Dosi è convinto che il referendum sarà un flop. «E certo: non ci sono comitati dal basso per sostenerlo, non è una questione così sentita. Un anno e mezzo fa per un referendum comunale sulla destinazione d’uso di un’area ci fu una grandissima mobilitazione e si arrivò a 30.000 votanti, troppo pochi lo stesso. Figuriamoci questa volta, su». 

E come lui la pensa anche il suo predecessore Roberto Reggi, ora agit prop di Matteo Renzi. Diversa, invece, fu tempo fa la posizione di un altro ex sindaco, ma fuori dagli schemi, come l’economista Giacomo Vaciago: «Mai con Parma, piuttosto cambio residenza». Come andrà a finire? C’è un precedente storico a favore degli “scissionisti”. Piacenza fu la prima città a chiedere l’annessione al Regno d’Italia tanto che si porta ancora dietro l’appellativo di primogenita. Sarà così anche questa volta?

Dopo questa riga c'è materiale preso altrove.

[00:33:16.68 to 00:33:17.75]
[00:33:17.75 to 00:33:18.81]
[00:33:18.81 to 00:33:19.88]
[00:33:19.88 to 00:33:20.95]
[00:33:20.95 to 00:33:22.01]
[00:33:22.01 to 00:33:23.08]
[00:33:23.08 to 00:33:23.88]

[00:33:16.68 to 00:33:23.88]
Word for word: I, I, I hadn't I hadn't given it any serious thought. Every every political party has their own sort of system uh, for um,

Il dibattito – molto di Palazzo – viene monitorato ormai da giorni dal quotidiano locale della città. La Libertà, fondato da Ernesto Prati nel 1883 forte di una tiratura di 40 mila copie, sta spingendo la volata del referendum. Tutti i dì interventi, pro e contro, ed editoriali. Giorni fa il giornale diretto da Gaetano Rizzuto ha pubblicato anche un piccolo sondaggio (4.500 adesioni): meglio il referendum, la deroga alla provincia per motivi storici e geografici, la mega provincia Emiliana o il tandem con Parma? «Ha vinto la prima opzione», assicura un giornalista, uno dei quadri del quotidiano. Che aggiunge: «Sono pochissimi quelli che vogliono ritornare al Ducato, insomma». 

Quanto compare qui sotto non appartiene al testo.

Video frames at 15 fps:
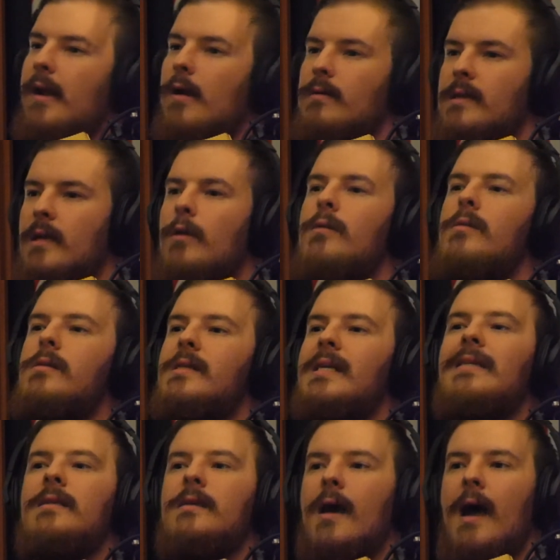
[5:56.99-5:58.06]
And I was like, who's
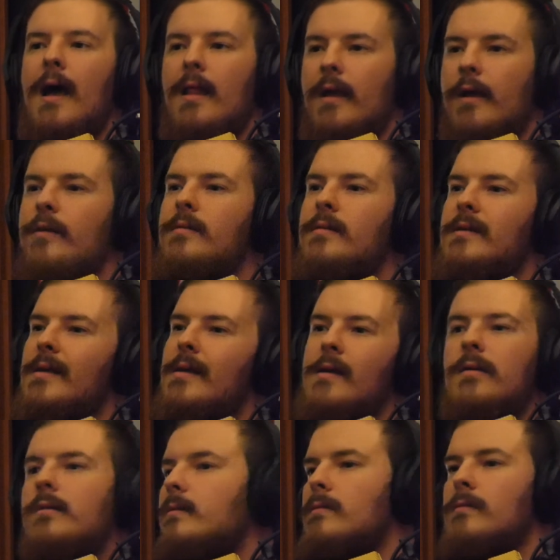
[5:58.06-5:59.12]
this guy? Like, who's
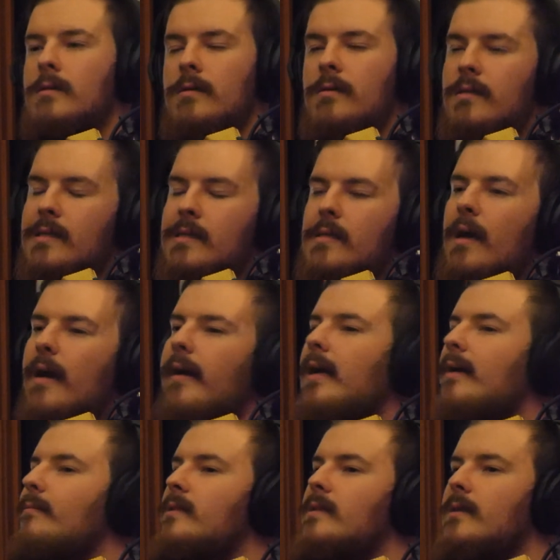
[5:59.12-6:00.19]
this guy
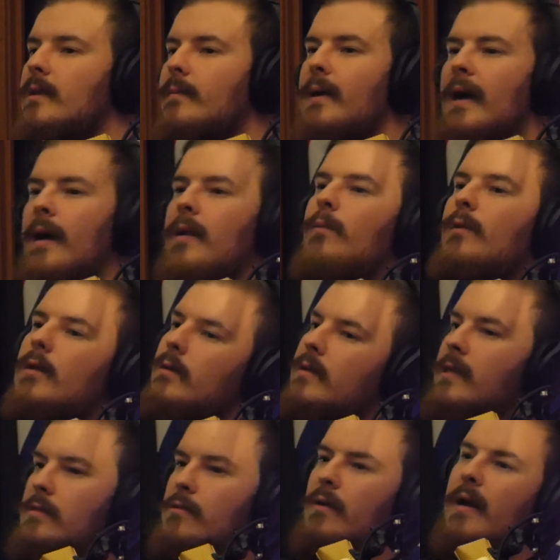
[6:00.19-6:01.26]
coming to the party with all
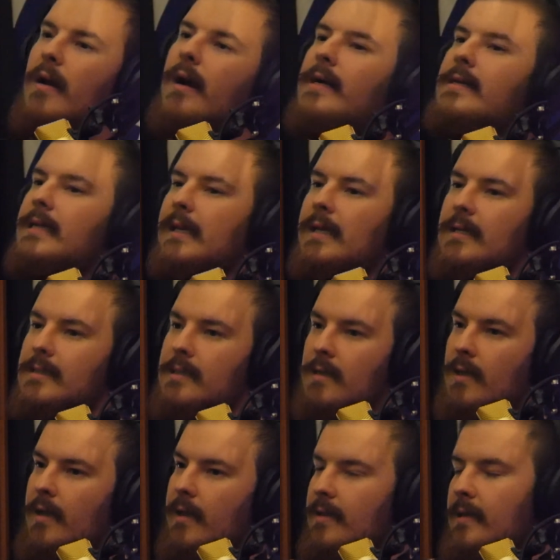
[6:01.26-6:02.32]
these great ideas
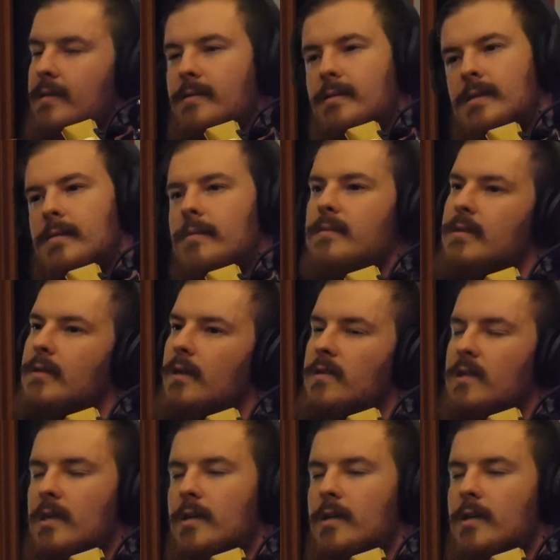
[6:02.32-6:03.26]
and, like, these things, you know, toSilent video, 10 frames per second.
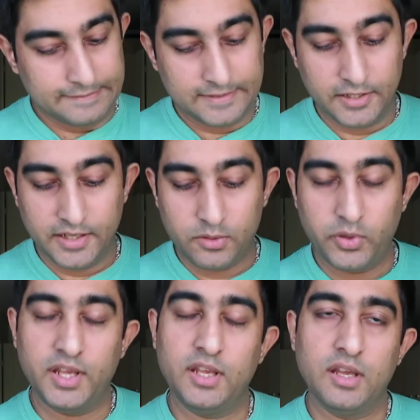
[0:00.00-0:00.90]

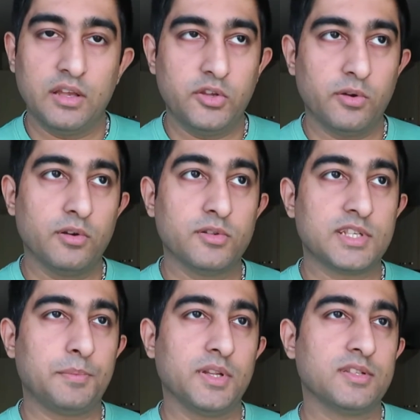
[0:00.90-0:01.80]
33
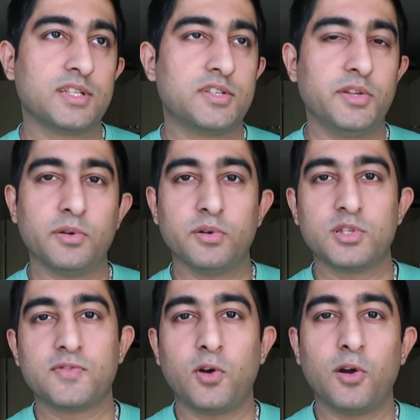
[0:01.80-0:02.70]
euros up till 60
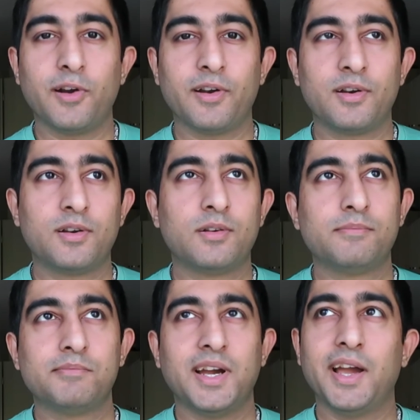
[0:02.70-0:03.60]
euros for
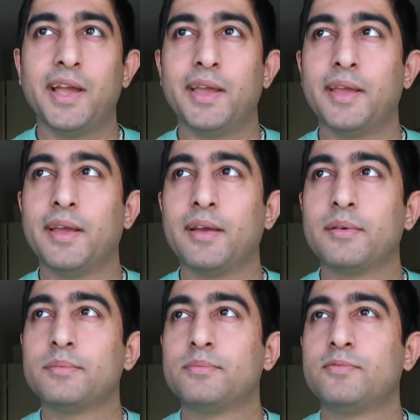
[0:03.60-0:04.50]

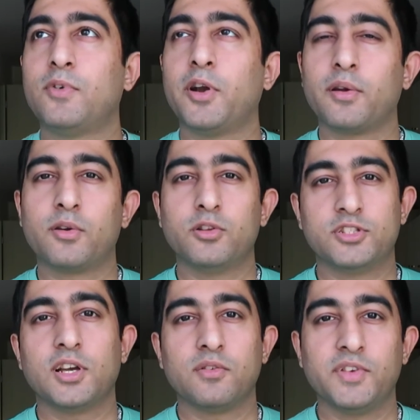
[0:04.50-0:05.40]
a
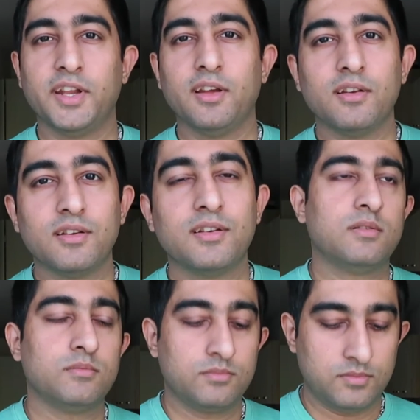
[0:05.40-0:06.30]
good chunk of data.
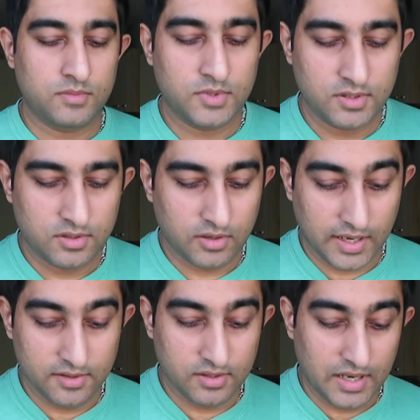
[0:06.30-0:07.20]

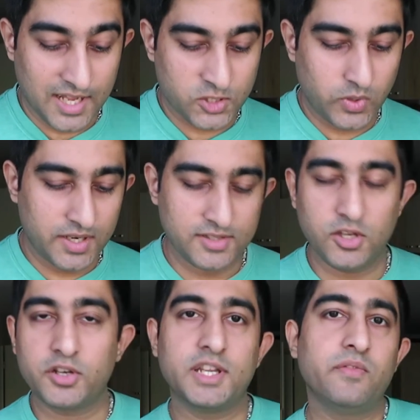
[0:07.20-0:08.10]
Okay, the last one is
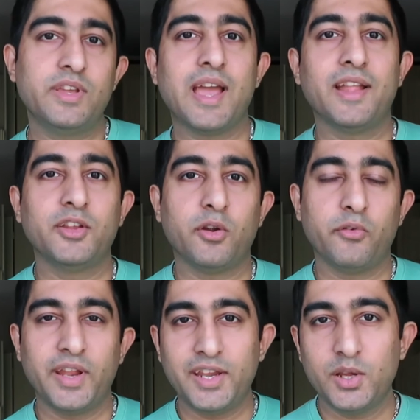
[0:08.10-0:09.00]
your TV and your
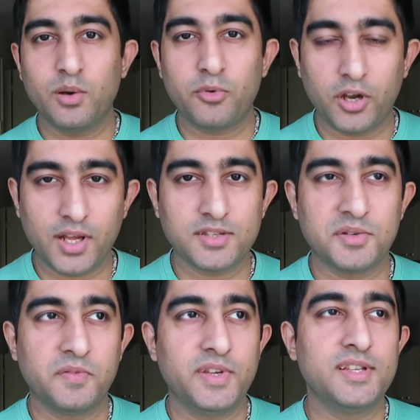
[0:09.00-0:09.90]
radio
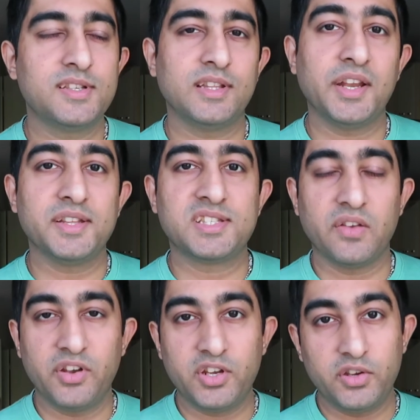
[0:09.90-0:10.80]
broadcaster fees, and that is
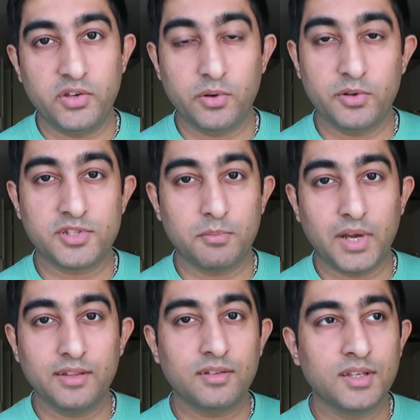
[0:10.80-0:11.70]
17 euros a
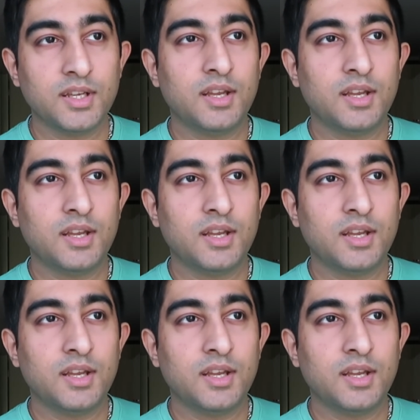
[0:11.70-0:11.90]
month,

Le malelingue del Comune giustificano l’attivismo de La Libertàcome una mossa per scongiurare lo scontro con La Gazzetta di Parma, giornale più antico d’Italia e, nonostante la crisi dell’editoria, ancora una corazzata (numero di redattori alla mano, cinquanta, giusto per fare un esempio). Teoria respinta in via Benedettine: «Macché, mai un piacentino la comprerebbe, anzi siamo noi che diamo fastidio al Cittadino di Pavia spostandoci a Nord». Dimenticando che senza confini marcati chi ha più fiches può allargarsi sul mercato. 

In compenso La Libertà dà in allegato a 8,80 euro il libro Con Verdi in casa Barizzi. Ma come? «Beh, il maestro è nato Busseto, nel Parmense, ma è anche un po’ piacentino, dai…». Giusto riderci su, in fin dei conti. E a proposito: se dovesse vincere il sì come farà Crozza a imitare (il piacentino) Bersani in dialetto lombardo?